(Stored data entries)
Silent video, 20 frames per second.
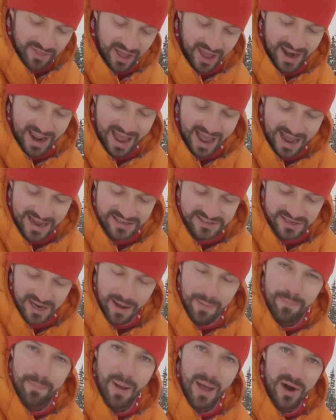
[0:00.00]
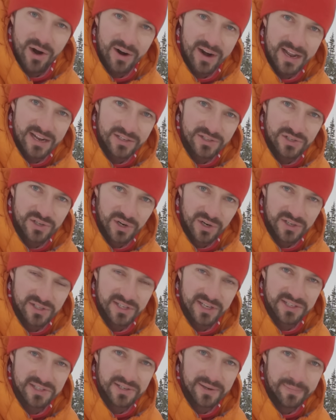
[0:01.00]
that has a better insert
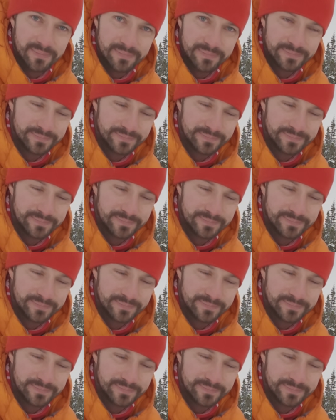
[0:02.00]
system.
* * *
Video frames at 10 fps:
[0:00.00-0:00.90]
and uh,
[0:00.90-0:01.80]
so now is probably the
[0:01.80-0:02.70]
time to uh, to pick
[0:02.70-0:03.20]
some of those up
==
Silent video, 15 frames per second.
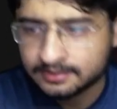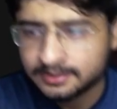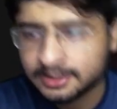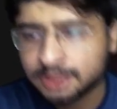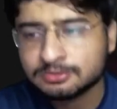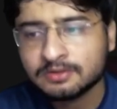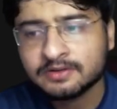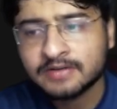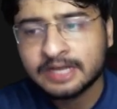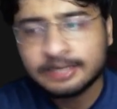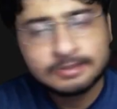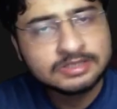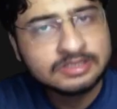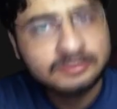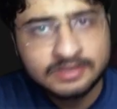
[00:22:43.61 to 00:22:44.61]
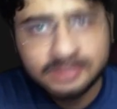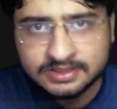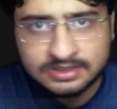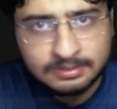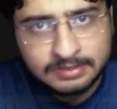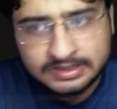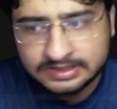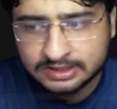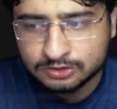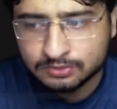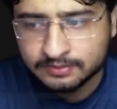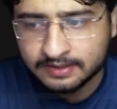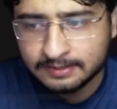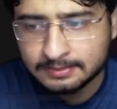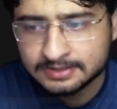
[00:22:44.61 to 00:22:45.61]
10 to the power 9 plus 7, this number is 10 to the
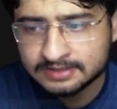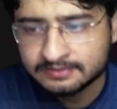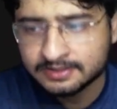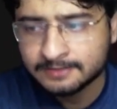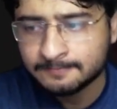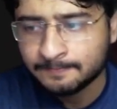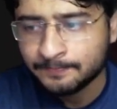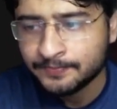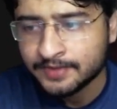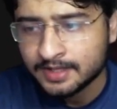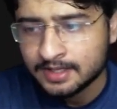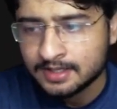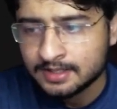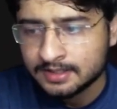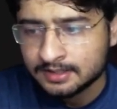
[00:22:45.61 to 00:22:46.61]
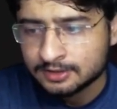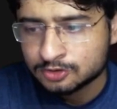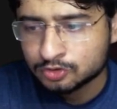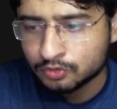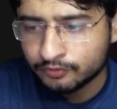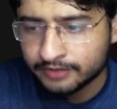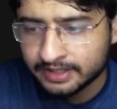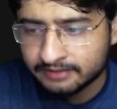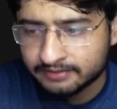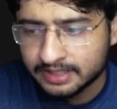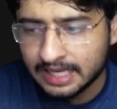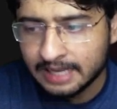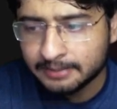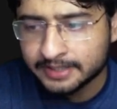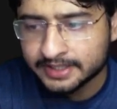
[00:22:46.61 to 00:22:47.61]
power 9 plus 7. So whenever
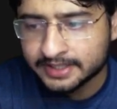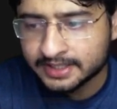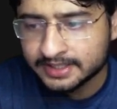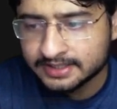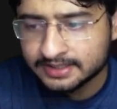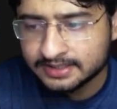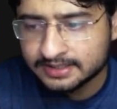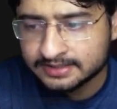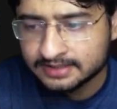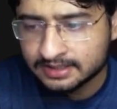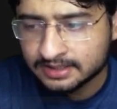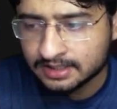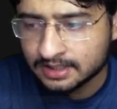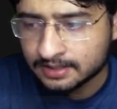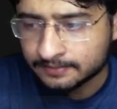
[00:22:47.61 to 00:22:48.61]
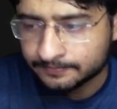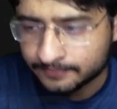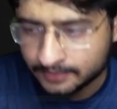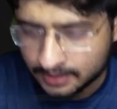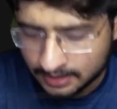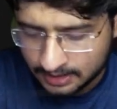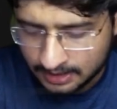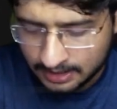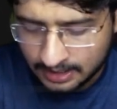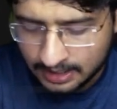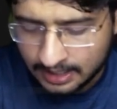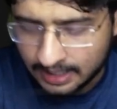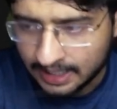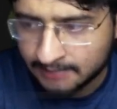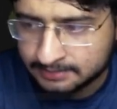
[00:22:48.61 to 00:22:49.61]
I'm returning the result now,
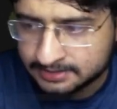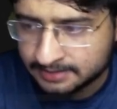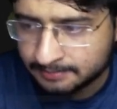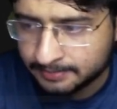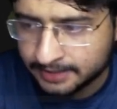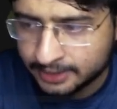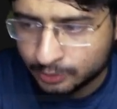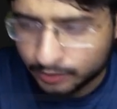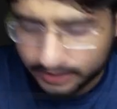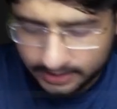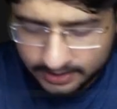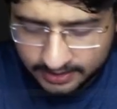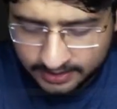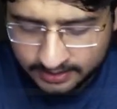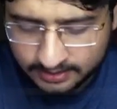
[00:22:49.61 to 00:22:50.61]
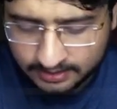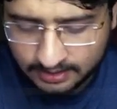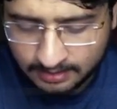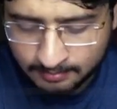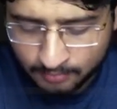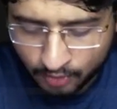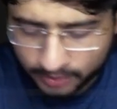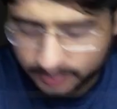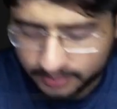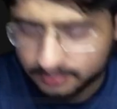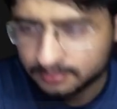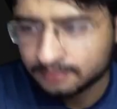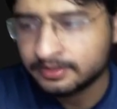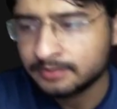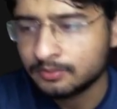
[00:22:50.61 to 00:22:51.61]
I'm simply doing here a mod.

Exercise objective: Lines with the word "Silent" in them should be copied from the preceding records.

Exercise result:
Silent video, 20 frames per second.
Silent video, 15 frames per second.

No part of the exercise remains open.